She did not know how to seduce a man. She had never been that kind of woman. She dealt purely and honestly with the people she knew, men and women alike, and only kept from them the truths she Saw in Visions that she thought might hurt them.
For this, she would have to twist truth and do it convincingly. She was not equipped for it. She had no coquettish ways. No womanly wiles.
Fate had chosen wrong, placing her here.
Why should he believe she desired him? That she might invite his touch? His kiss? Might want him to take her to the bed that lay just behind her, where she might slit his throat?
Get him talking,her inner woman urged.Make it intimate.
“Chief MacLeod. Ha’ ye word for me about my release?”
“Nay.” He still regarded her as if he expected her to attack him. As indeed she would. “I yet prepare the letter to your sister. I seek fro’ ye some information.”
“Oh?”
“Aye.” He did take a step away from the door toward the fire. Then another. He went and held his hands out to the flames, but he kept his gaze on her.
“Come, sit,” she invited him. “I will answer what I can.”
“Will ye?” He looked surprised.
“I want to leave here, do I no’? To go home.” Her own yearning made that sound all too convincing. “If I can in any way further my release, I wish to do so.”
“That is a very sensible attitude.”
“I am a sensible woman.”
“Aye, then.” He sat on the settle that fronted the fire. Knowing she must get closer, Saerla joined him there.
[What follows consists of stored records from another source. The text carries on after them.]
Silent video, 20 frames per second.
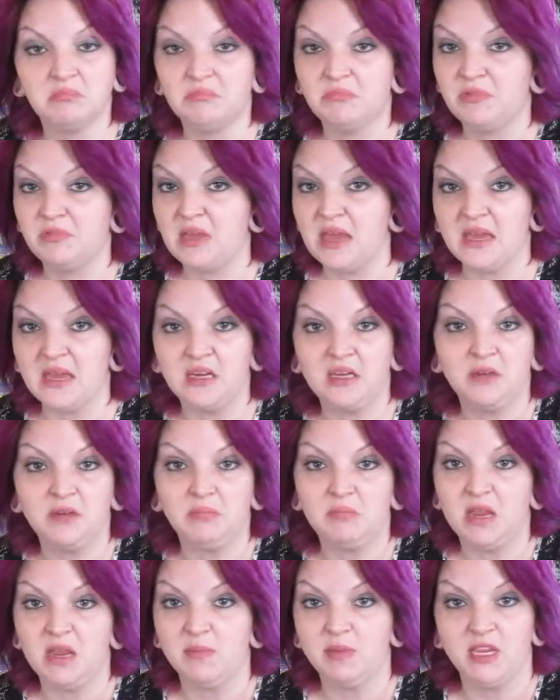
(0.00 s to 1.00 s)

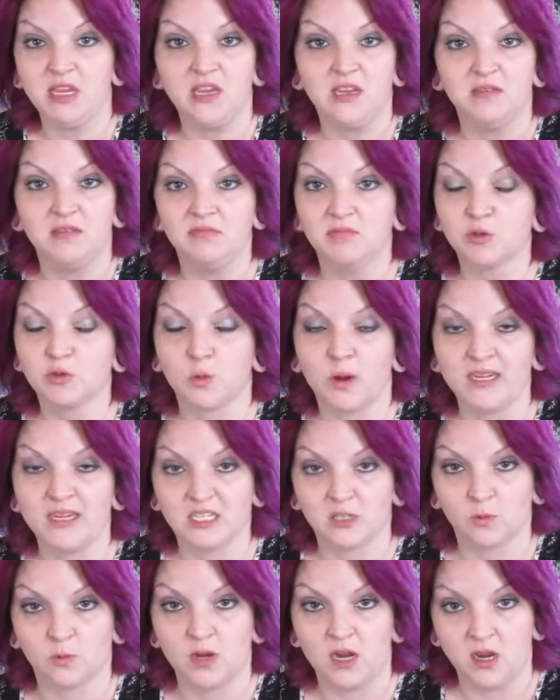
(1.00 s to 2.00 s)
then maybe
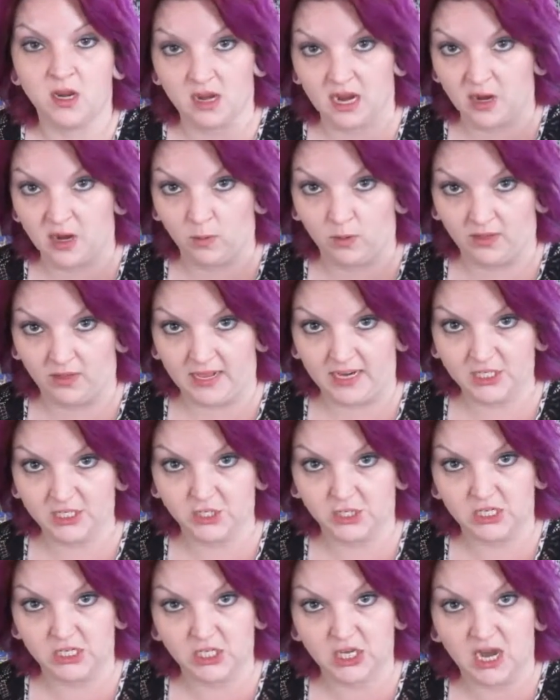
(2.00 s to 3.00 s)
twice a week I will
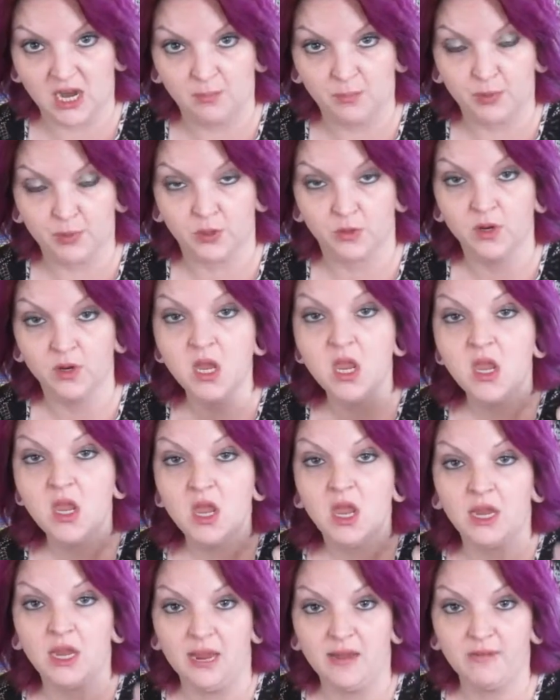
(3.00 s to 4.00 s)
actually shampoo.
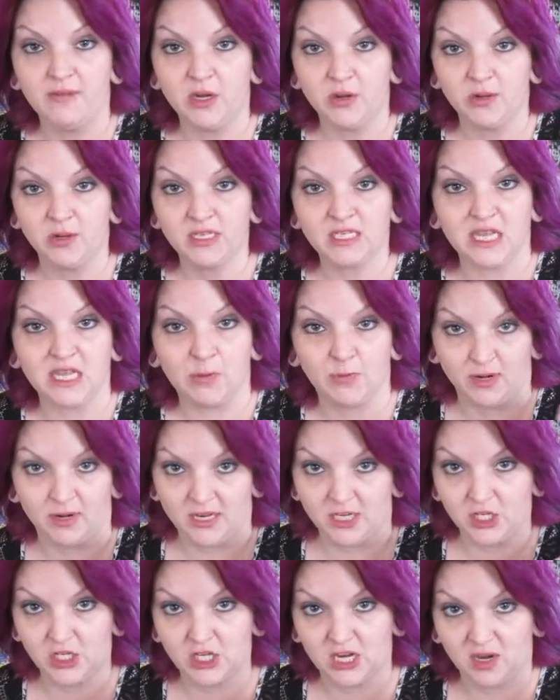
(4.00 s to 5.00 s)
I have noticed that when
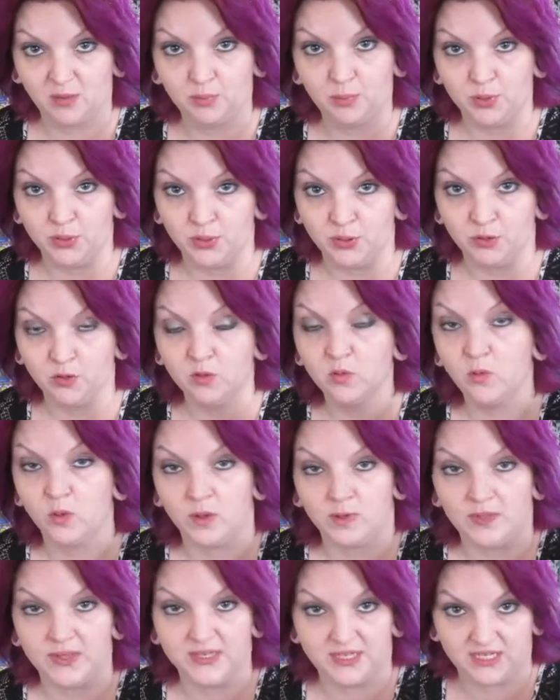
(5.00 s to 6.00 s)
I shampoo
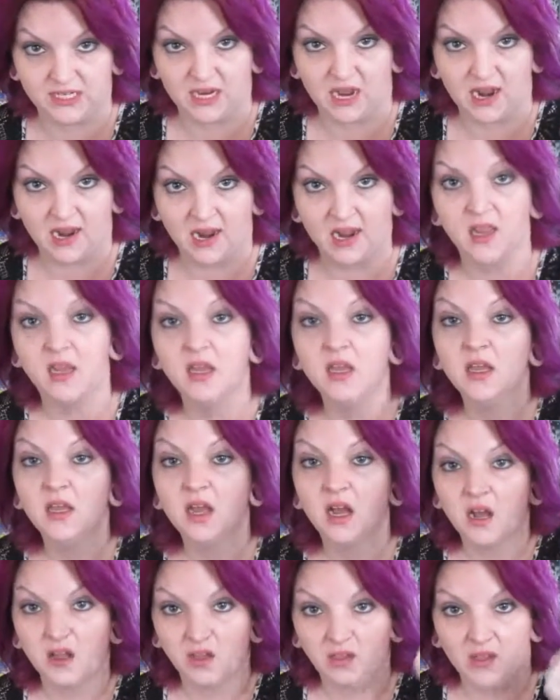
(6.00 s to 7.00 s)
with this dye,
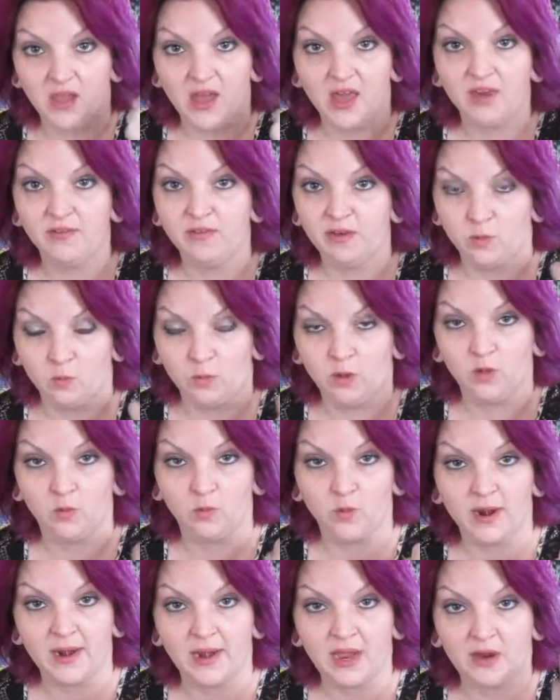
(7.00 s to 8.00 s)
a lot of it
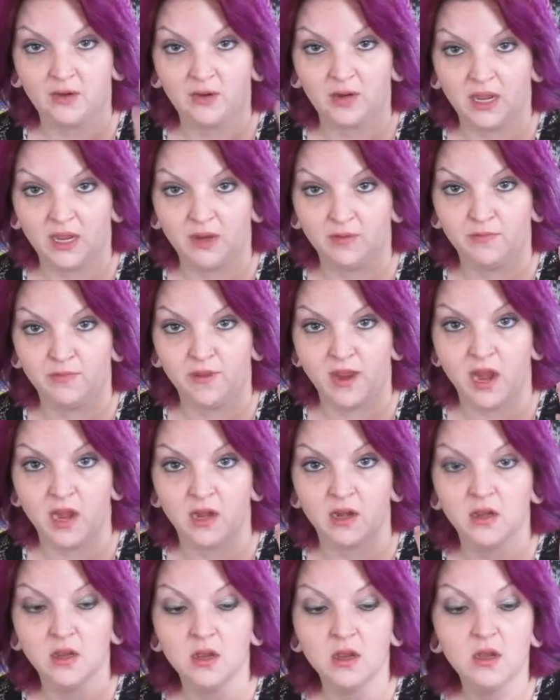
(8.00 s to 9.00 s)
will run out and
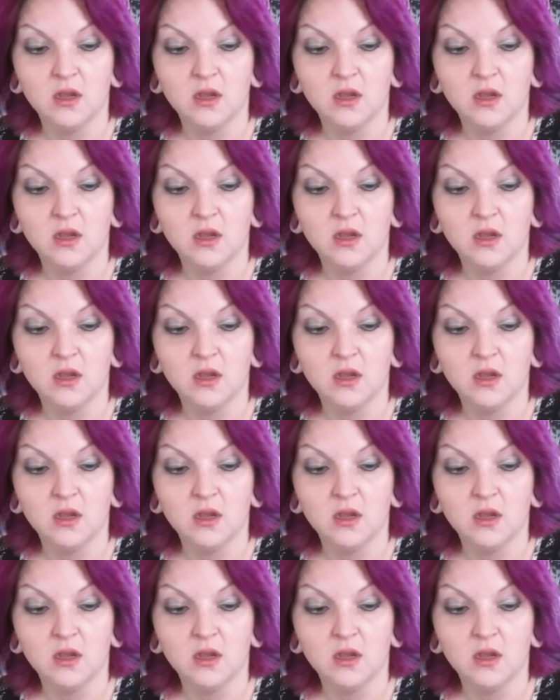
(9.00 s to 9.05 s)
fade.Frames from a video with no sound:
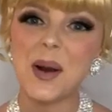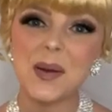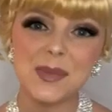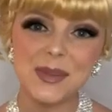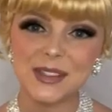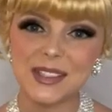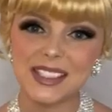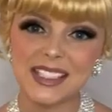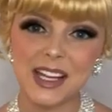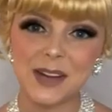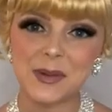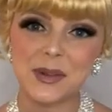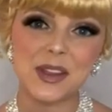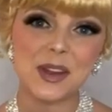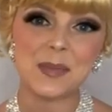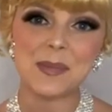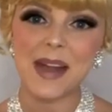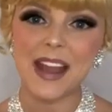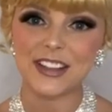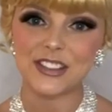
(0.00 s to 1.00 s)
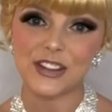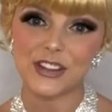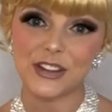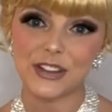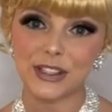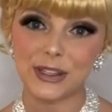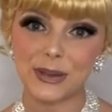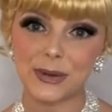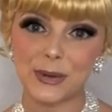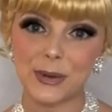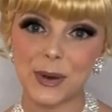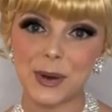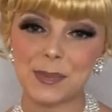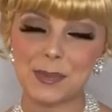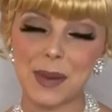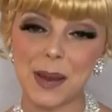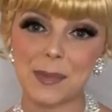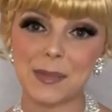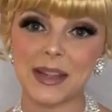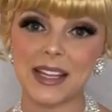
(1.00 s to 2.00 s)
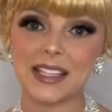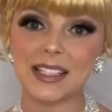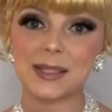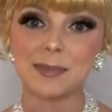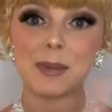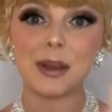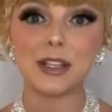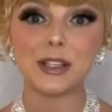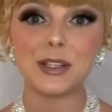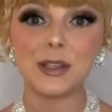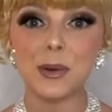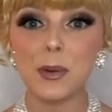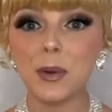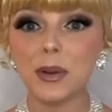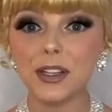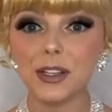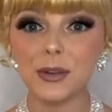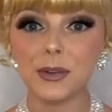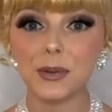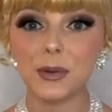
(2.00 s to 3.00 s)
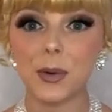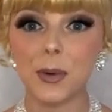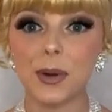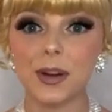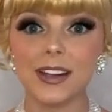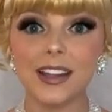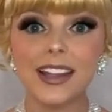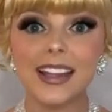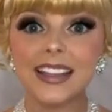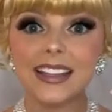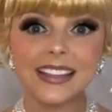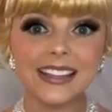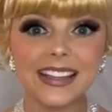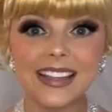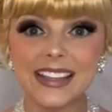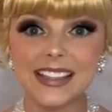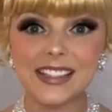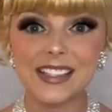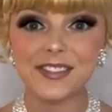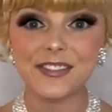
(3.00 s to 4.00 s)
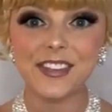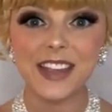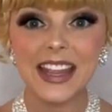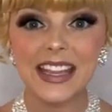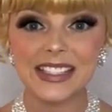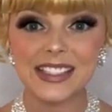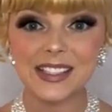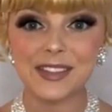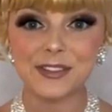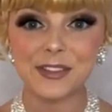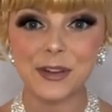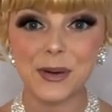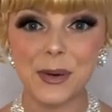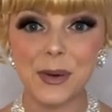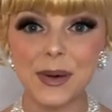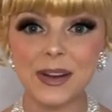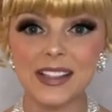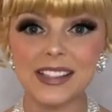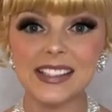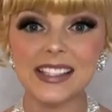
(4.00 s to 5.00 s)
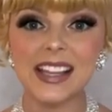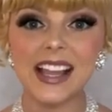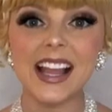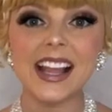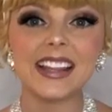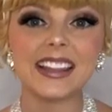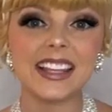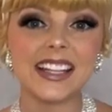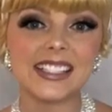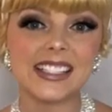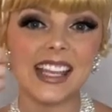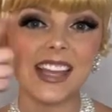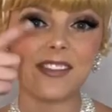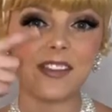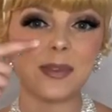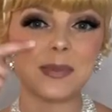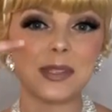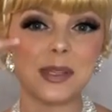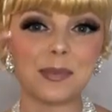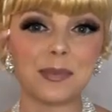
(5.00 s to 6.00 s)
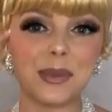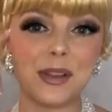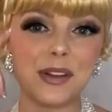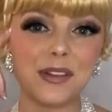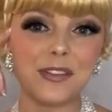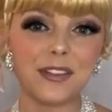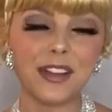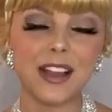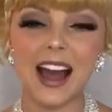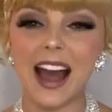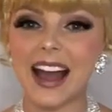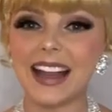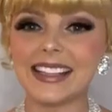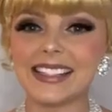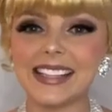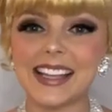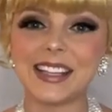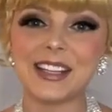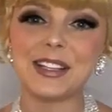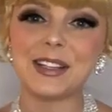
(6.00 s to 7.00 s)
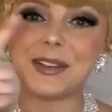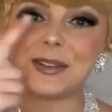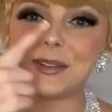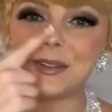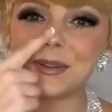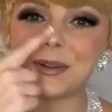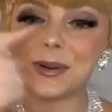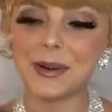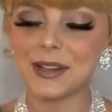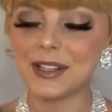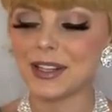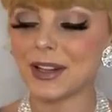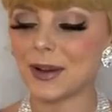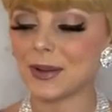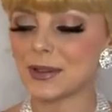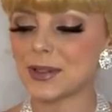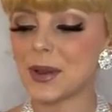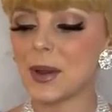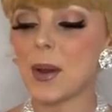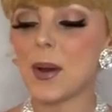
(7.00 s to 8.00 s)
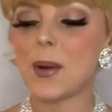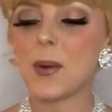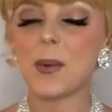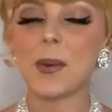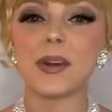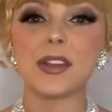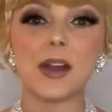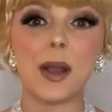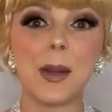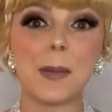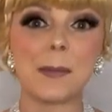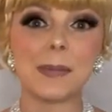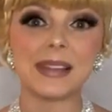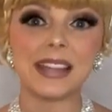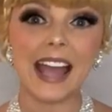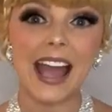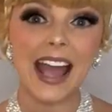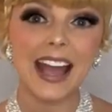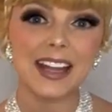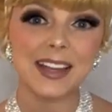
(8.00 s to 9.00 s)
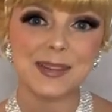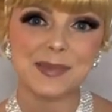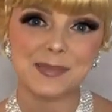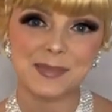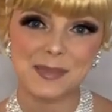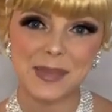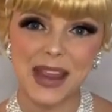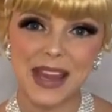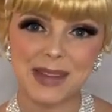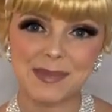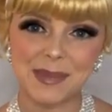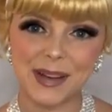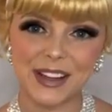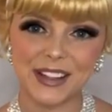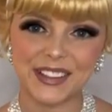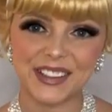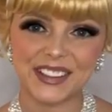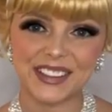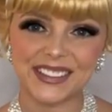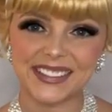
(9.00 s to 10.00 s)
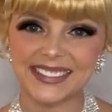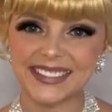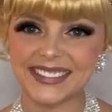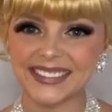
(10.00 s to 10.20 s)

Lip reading: almost done with our magical unicorn pumpkins, but your unicorn needs a face, of course. Let's give him some beautiful eyes and a unicorn nose with our black paint marker.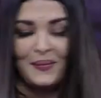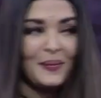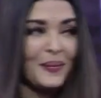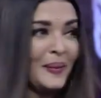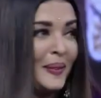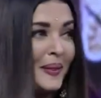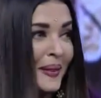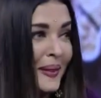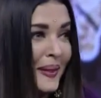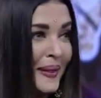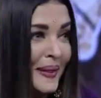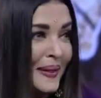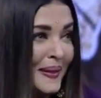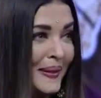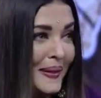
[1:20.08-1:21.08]

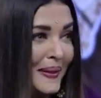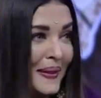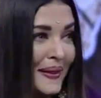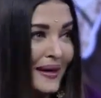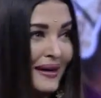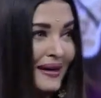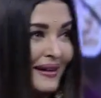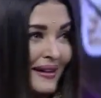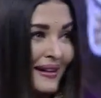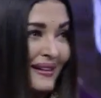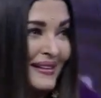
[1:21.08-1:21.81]
Nobody speaks.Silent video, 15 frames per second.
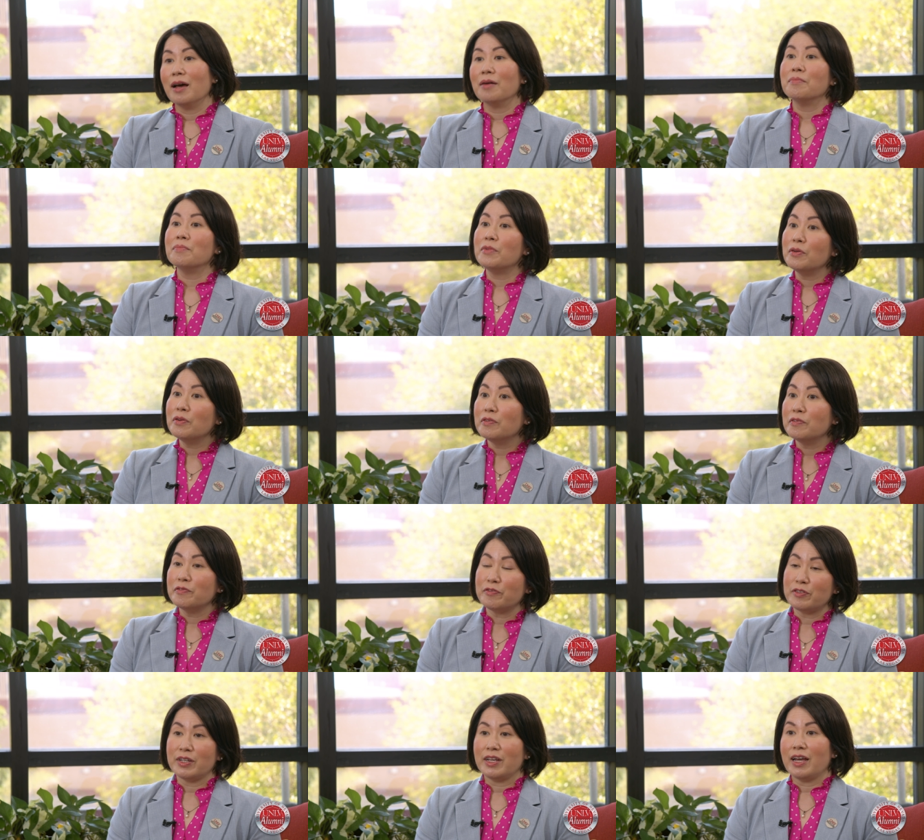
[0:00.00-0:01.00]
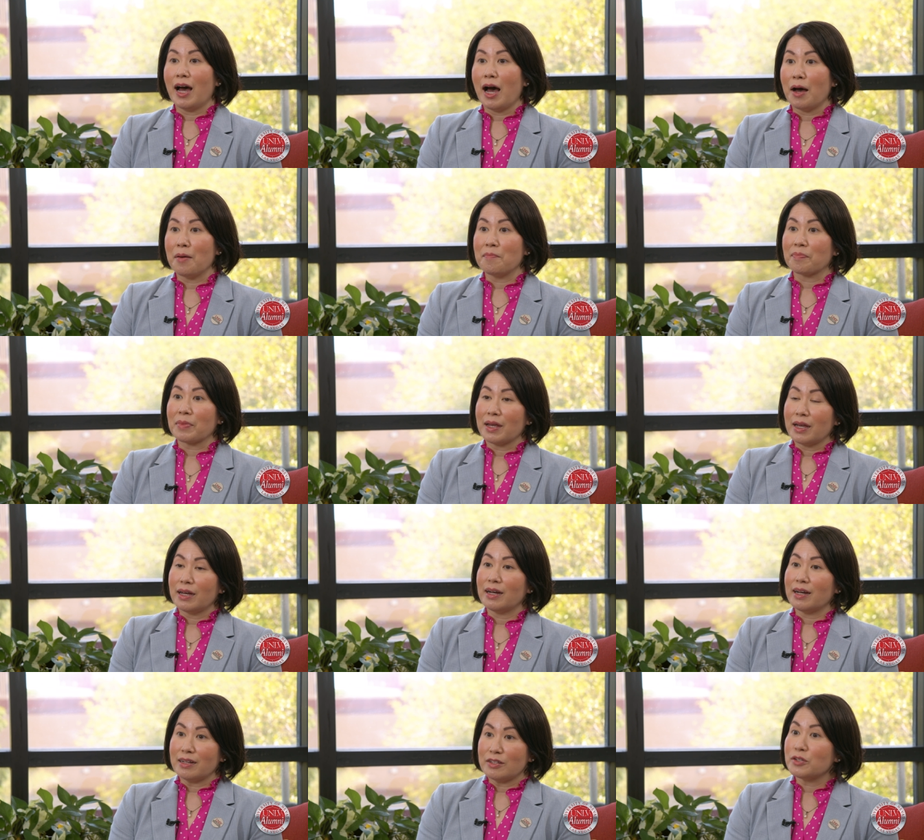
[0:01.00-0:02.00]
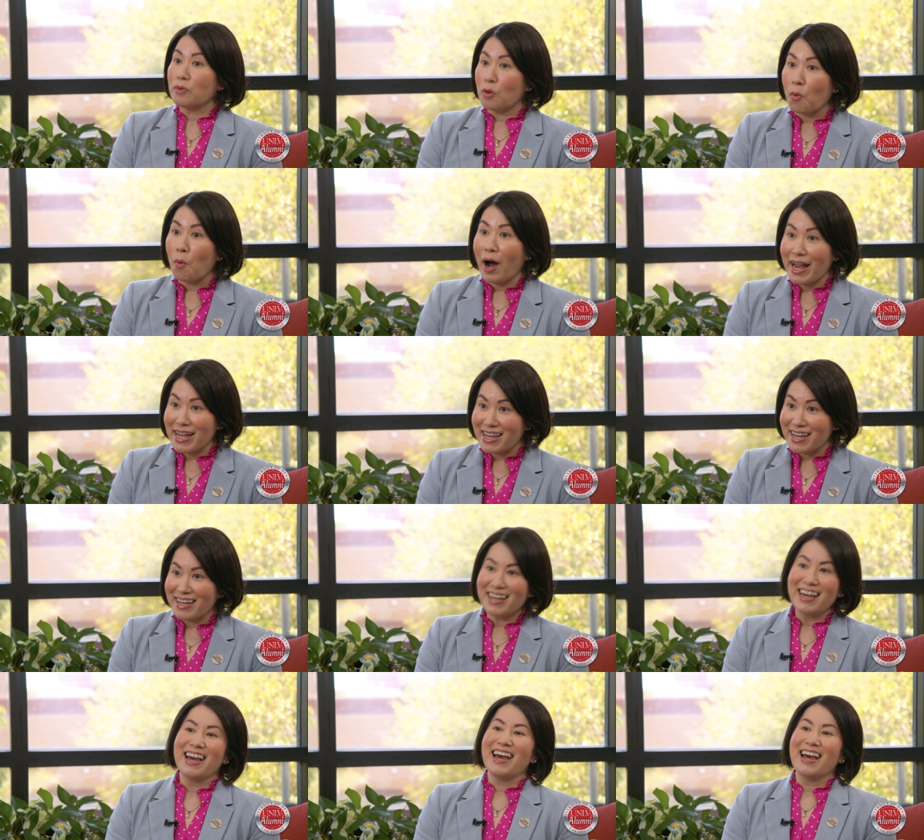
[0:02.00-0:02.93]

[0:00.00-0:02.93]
moved um, uh, to Hawaii,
Aye, and being so close made it all too real. No Vision, this. She could not convince herself of that. For she could smell him just as she had last time. The tang of the rain, and leather, and wet wool, and that other scent she’d caught when he kissed her.
Kissed her.
She needed to convince him to kiss her so again. Render him unsuspecting. Then bring up the point of the knife and—
Fear got her on her feet. “Ye be very wet. I ha’ a cloth.”
It was the one she used for washing and drying. Since she’d found it here, she suspected it was his, after all.
She brought it in her hands, which trembled. Sat back down, closer to him this time. Caught his gaze as she said, in a murmur, “Pray, allow me.”
He sat stock-still when she touched him. Like rock when she applied the cloth to his face, gentle as she might touch a child. Like stone as she ran it down across the angle of his jaw and farther—farther, to his throat.
Just there, she would have to place her blade. Pierce the flesh.
The collar of his sark lay open and his skin gleamed wet. A pulse jumped as she plied her cloth there, but naught else moved.
Saerla’s head went light, as it sometimes did before a Vision. She felt like another woman, almost. One who had stepped outof herself. One who, the cloth still caught in one hand, used the fingers of the other to pluck at the laces on the front of his sark and untie them.
He drew a harsh breath as she placed her cloth inside his sark, meeting a crop of coarse hair and hard muscle.
“Saerla.” It came in a growl as he caught her wrist, his paralysis suddenly broken. And then, in a whisper, “Saerla.”
He pulled her into his arms. She had not far to go as she leaned into him so closely. It might have been a chasm, since she crossed her fear, her doubt, and her reluctance.
All that flew away as soon as she met the wall of his chest. Just like before, she half expected violence. As before, he surprised her.
His arms wrapped around her, forming not a prison but a cradle. Not confinement, this, but protection. She felt safe.Safe. That allowed the fear to subside even before his mouth found hers and made her forget every other consideration.